Dose-Escalation Study to Evaluate the Safety and Immunogenicity of MTBVAC Vaccine in Comparison With BCG Vaccine.

Inclusion Criteria

• Subjects who the Investigator believes that they can and will comply with the requirements of the protocol
• Subjects who have no evidence of exposition to BCG as demonstrated by a ELISPOT PPD assay along with no history of BCG vaccination and no BCG scar
• A male or female between, and including, 18 and 45 years of age at the time of the vaccination.
• Written informed consent obtained from the subject prior to any study procedure.
• If the subject is female, she must be of non-childbearing potential, or if she is of childbearing potential, she must practice adequate contraception
• Clinically acceptable laboratory values for blood tests.
• Seronegative for human immunodeficiency virus 1 and -2 (HIV-1/2) antibodies, p24 antigen, hepatitis B surface antigen (HBsAg), and hepatitis C virus (HCV) antibodies.
• No evidence of pulmonary pathology as confirmed by chest X-ray.
• No history of extrapulmonary TB.
• No history of previous contact with M. tuberculosis (latent tuberculosis) as demonstrated by a negative ELISPOT Tb (ESAT-6, CFP10) assay.

Exclusion Criteria

• History of allergic reactions (significant IgE-mediated events) or anaphylaxis to previous immunisations (any vaccine).
• History of allergic disease or reactions
• History of previous administration of experimental Mycobacterium tuberculosis vaccines.
• Use of any investigational or non-registered product (drug or vaccine) in another experimental protocol other than the study vaccines within 30 days preceding the vaccination, or planned use during the study period.
• Any chronic drug therapy to be continued during the study period.
• Chronic administration of immunosuppressors or other immune-modifying drugs.

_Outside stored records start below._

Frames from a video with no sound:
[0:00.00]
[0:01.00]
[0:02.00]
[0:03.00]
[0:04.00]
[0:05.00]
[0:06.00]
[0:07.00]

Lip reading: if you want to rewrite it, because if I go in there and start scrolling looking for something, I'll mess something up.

• Administration of any immunoglobulins, any immunotherapy and/or any blood products within the three months preceding the vaccination, or planned administrations during the study period.
• Any confirmed or suspected immunosuppressive or immunodeficient condition (including HIV) based on medical history and physical examination.

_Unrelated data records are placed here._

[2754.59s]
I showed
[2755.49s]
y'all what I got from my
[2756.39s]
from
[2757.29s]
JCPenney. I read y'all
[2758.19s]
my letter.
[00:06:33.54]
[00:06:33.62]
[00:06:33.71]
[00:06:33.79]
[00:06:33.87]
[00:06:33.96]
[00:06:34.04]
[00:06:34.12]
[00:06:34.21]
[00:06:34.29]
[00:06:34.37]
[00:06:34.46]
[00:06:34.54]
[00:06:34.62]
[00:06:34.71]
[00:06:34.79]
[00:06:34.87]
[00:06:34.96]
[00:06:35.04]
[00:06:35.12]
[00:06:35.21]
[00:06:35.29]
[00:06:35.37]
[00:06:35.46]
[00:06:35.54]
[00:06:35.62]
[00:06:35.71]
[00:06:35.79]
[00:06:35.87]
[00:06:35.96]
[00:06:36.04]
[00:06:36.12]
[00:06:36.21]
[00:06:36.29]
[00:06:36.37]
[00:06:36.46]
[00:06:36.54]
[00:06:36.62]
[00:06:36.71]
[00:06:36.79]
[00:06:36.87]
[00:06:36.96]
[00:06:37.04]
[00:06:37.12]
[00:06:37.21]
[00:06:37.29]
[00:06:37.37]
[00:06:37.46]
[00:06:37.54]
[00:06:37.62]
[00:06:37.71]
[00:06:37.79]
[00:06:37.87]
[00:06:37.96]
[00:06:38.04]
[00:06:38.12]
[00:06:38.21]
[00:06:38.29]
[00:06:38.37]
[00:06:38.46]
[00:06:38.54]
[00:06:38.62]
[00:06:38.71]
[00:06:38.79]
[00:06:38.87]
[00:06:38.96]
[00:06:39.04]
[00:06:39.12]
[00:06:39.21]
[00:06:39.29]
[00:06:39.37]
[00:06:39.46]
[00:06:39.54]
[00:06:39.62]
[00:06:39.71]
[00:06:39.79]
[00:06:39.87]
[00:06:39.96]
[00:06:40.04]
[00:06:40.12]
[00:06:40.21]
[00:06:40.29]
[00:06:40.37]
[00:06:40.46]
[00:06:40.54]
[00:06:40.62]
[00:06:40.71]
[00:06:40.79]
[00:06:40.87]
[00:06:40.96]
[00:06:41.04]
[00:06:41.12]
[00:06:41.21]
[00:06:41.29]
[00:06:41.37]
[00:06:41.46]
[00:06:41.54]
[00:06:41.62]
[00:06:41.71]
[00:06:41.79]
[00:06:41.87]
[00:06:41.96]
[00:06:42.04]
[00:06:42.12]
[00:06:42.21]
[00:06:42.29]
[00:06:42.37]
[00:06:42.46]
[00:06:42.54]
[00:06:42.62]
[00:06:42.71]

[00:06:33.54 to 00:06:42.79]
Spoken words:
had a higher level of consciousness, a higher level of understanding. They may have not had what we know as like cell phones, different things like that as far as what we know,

• Any condition or history of any acute or chronic illness or medication which, in the opinion of the Investigator, may interfere with the evaluation of the study objectives.
• A family history of congenital or hereditary immunodeficiency.

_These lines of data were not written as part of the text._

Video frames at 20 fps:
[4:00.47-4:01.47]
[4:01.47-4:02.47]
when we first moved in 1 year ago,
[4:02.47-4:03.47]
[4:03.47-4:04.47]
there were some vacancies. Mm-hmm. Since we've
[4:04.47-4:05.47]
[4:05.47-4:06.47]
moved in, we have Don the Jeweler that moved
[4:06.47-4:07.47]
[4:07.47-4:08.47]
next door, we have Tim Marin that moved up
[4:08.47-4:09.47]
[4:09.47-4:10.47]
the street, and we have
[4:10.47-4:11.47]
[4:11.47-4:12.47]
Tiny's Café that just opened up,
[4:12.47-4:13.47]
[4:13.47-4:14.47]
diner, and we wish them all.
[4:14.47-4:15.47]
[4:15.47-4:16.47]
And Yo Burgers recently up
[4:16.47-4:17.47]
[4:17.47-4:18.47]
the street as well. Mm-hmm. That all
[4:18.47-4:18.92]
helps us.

• A stay of more than 2 months in a highly endemic area (e.g. Eastern Europe (Romania, Bulgaria) and low-income countries) within 6 months prior to the screening visit or travel of more than 2 months foreseen in an area of high endemicity after the enrolment into the study.
• History of any neurologic disorders or seizures.
• History of chronic alcohol consumption and/or drug abuse.
• Major congenital defects.
• Pregnant or lactating female.
• Female planning to become pregnant or planning to discontinue contraceptive precautions.